3.2.3.1 Image Content Addressing

A focused guide to Image Content Addressing, connecting core concepts with practical Docker and container operations.

Image content addressing is the underlying principle that every image and every individual layer is identified by a hash of its own content, rather than by an arbitrary name assigned to it — meaning identical content always produces the identical identifier, no matter where or when it was created.

Content Addressing at the Layer Level

Each layer's identifier is computed from the layer's actual data, which is why two completely unrelated images that happen to produce byte-for-byte identical layers — for example, both based on the same version of the same base image — are recognized as sharing that exact layer.

docker inspect myapp-a:1.0 --format '{{json .RootFS.Layers}}'
docker inspect myapp-b:1.0 --format '{{json .RootFS.Layers}}'

If both images share a base layer, the corresponding layer digest appears identically in both outputs, confirming that the same underlying data is being referenced rather than two separate, coincidentally similar copies.

Content Addressing at the Image Level

An image's own digest is computed from its manifest, which in turn references its configuration and its layers by their own digests — meaning any change anywhere in an image's content propagates upward into a different overall image digest.

docker inspect myapp:1.0 --format '{{.Id}}'

Why Content Addressing Enables Verification

Because an identifier is derived directly from content, verifying that a downloaded image matches what was expected is straightforward: recompute the digest from the received content and compare it against the expected digest, with any mismatch indicating corruption or tampering.

docker pull myapp@sha256:e3b0c44298fc1c149afbf4c8996fb92427ae41e4649b934ca495991b7852b855

If the content actually retrieved did not match this digest, the pull would fail verification rather than silently succeeding with incorrect content.
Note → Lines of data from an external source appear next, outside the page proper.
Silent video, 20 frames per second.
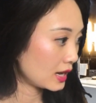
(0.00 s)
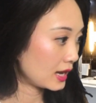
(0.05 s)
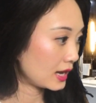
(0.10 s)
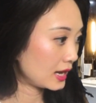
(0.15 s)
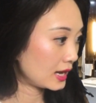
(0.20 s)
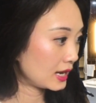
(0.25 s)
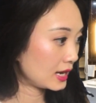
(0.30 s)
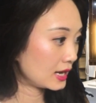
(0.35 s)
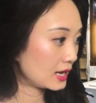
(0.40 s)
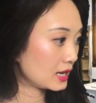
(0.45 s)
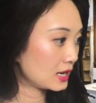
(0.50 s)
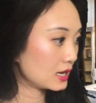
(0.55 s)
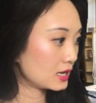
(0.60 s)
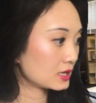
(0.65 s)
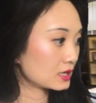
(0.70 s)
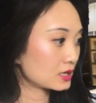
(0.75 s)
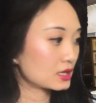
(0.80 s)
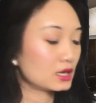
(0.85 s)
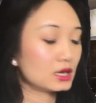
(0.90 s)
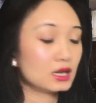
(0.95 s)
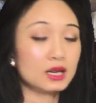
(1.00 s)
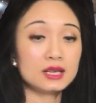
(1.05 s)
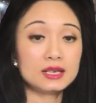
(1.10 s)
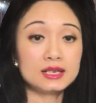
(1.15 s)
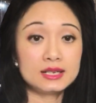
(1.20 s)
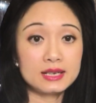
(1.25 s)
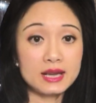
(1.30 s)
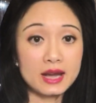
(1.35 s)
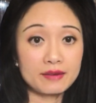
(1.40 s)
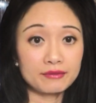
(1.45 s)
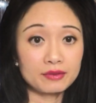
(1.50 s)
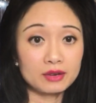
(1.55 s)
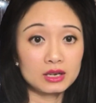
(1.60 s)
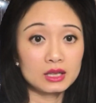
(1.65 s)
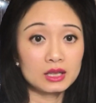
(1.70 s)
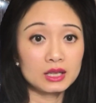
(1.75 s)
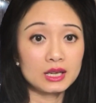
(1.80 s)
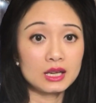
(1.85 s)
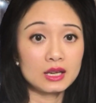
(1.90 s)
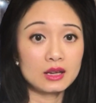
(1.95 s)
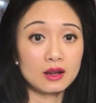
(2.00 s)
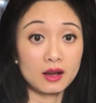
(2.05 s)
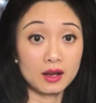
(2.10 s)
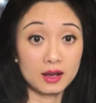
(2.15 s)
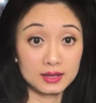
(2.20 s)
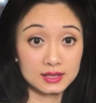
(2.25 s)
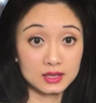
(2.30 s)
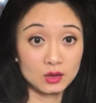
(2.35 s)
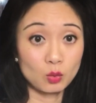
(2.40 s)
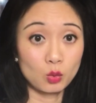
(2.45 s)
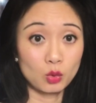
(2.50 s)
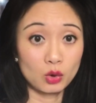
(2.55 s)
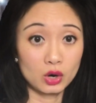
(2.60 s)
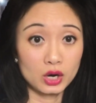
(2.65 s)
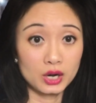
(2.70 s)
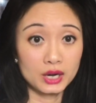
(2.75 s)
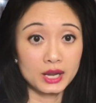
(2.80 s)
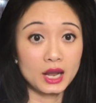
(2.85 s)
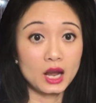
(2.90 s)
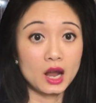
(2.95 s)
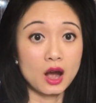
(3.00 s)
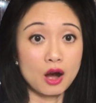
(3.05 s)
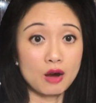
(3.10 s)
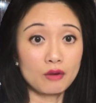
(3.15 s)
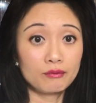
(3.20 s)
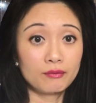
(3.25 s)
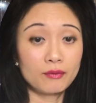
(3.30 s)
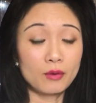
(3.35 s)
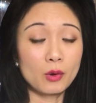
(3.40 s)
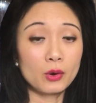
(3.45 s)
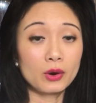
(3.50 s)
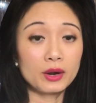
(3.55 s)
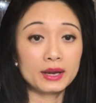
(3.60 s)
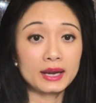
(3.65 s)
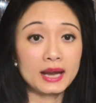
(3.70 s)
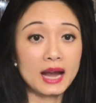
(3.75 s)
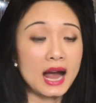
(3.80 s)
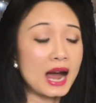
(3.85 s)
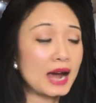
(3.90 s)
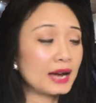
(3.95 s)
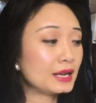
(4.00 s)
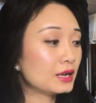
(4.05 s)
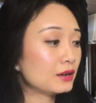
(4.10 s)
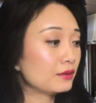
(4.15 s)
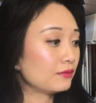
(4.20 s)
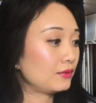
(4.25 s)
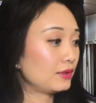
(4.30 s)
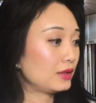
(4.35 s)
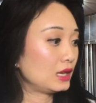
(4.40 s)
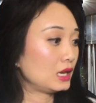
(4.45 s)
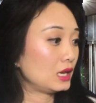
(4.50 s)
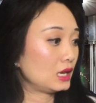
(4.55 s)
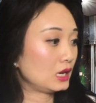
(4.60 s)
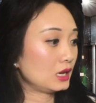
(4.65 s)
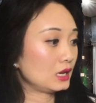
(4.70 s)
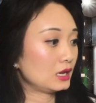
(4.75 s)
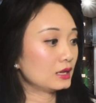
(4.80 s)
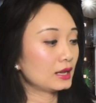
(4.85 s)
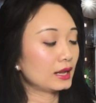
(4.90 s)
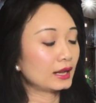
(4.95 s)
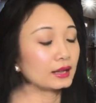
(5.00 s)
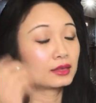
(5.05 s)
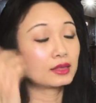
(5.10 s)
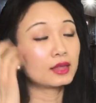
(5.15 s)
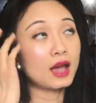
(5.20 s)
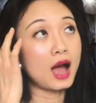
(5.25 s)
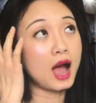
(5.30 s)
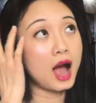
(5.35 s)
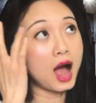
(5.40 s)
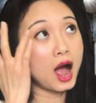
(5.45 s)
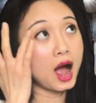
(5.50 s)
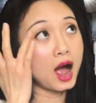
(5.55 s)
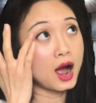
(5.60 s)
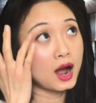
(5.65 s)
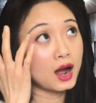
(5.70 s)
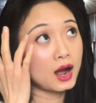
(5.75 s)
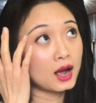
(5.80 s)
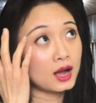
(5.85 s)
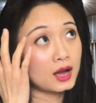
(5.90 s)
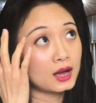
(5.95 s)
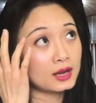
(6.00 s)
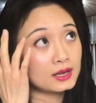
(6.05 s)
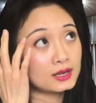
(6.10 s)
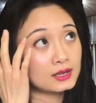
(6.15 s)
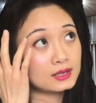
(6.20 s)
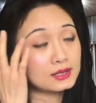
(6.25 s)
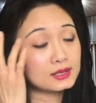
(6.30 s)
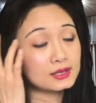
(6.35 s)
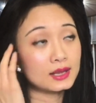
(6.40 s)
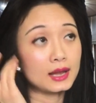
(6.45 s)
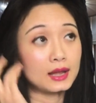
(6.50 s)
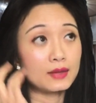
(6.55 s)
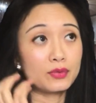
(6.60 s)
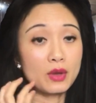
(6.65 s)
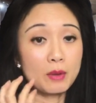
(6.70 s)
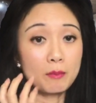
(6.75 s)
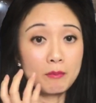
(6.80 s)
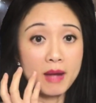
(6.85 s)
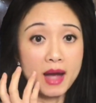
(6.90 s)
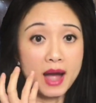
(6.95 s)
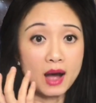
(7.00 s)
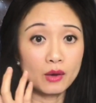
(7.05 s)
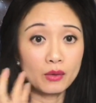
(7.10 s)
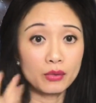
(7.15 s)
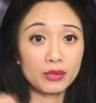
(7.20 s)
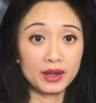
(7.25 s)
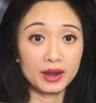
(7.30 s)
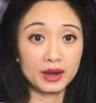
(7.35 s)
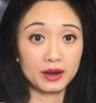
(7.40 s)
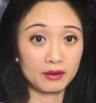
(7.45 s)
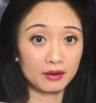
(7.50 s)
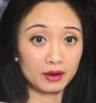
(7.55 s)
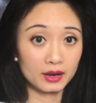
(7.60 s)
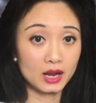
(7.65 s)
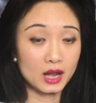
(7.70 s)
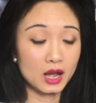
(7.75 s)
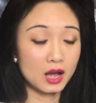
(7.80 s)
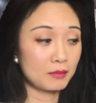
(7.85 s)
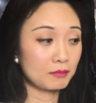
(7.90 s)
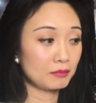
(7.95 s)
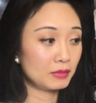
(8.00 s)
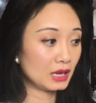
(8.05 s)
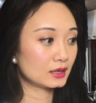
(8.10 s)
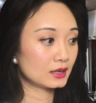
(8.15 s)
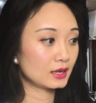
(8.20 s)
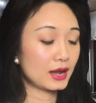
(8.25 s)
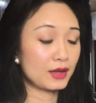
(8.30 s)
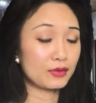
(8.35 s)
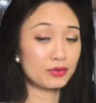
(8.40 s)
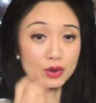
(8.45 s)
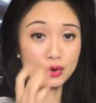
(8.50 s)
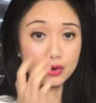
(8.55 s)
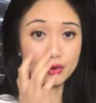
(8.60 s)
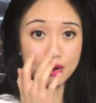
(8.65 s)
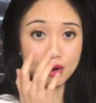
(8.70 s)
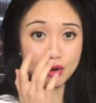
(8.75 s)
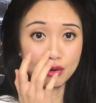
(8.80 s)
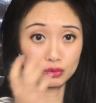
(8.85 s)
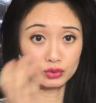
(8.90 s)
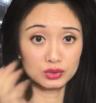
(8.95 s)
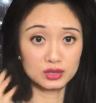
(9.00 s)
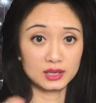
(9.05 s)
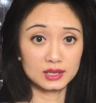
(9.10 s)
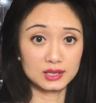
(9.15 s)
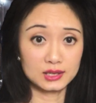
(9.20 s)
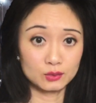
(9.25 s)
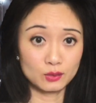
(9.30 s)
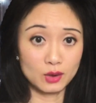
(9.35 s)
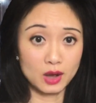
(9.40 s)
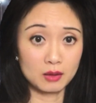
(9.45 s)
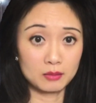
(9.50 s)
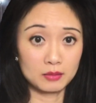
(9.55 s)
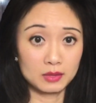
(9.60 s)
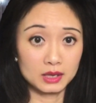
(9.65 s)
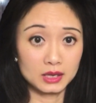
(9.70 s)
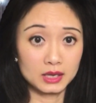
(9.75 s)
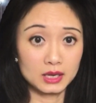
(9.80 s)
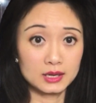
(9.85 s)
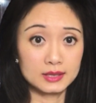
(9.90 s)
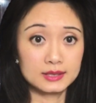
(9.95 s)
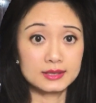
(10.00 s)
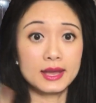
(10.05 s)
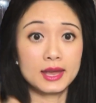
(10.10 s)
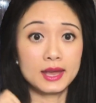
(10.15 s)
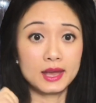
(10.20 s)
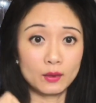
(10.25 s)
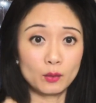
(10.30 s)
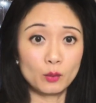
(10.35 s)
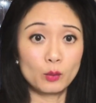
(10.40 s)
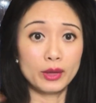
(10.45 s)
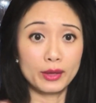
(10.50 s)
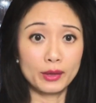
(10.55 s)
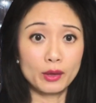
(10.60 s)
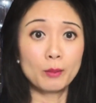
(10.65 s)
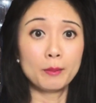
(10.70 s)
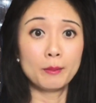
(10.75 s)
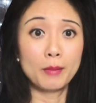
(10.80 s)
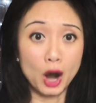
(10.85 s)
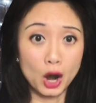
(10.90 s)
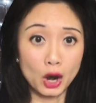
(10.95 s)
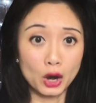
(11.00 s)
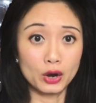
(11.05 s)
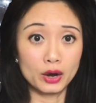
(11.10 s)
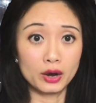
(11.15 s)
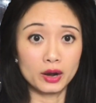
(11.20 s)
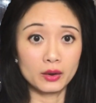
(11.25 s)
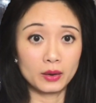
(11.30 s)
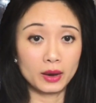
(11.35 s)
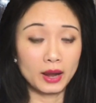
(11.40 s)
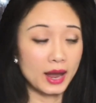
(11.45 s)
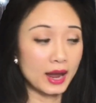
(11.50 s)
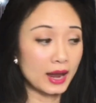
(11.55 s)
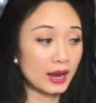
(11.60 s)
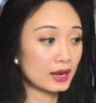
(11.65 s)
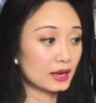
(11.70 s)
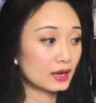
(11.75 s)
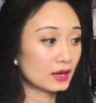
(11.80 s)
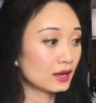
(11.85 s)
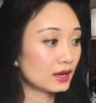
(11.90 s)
And definitely, as a warning, avoid kind of the, like the eyes and the mouth area and the nose as well because it will burn, okay?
Why Content Addressing Underlies Layer Sharing and Caching

Every efficiency benefit discussed elsewhere — shared layer storage, build caching, deduplicated transfers — ultimately traces back to this one principle: because identity is derived from content, identical content is always recognized as identical, regardless of which image, build, or host it originated from.

docker system df -v

Why Content Addressing Matters

Content addressing is the foundational technical mechanism beneath nearly every other property discussed in relation to Docker images — immutability, reproducibility, efficient storage, and verifiable integrity all follow directly from identifying content by what it actually is, rather than by an arbitrary name attached to it.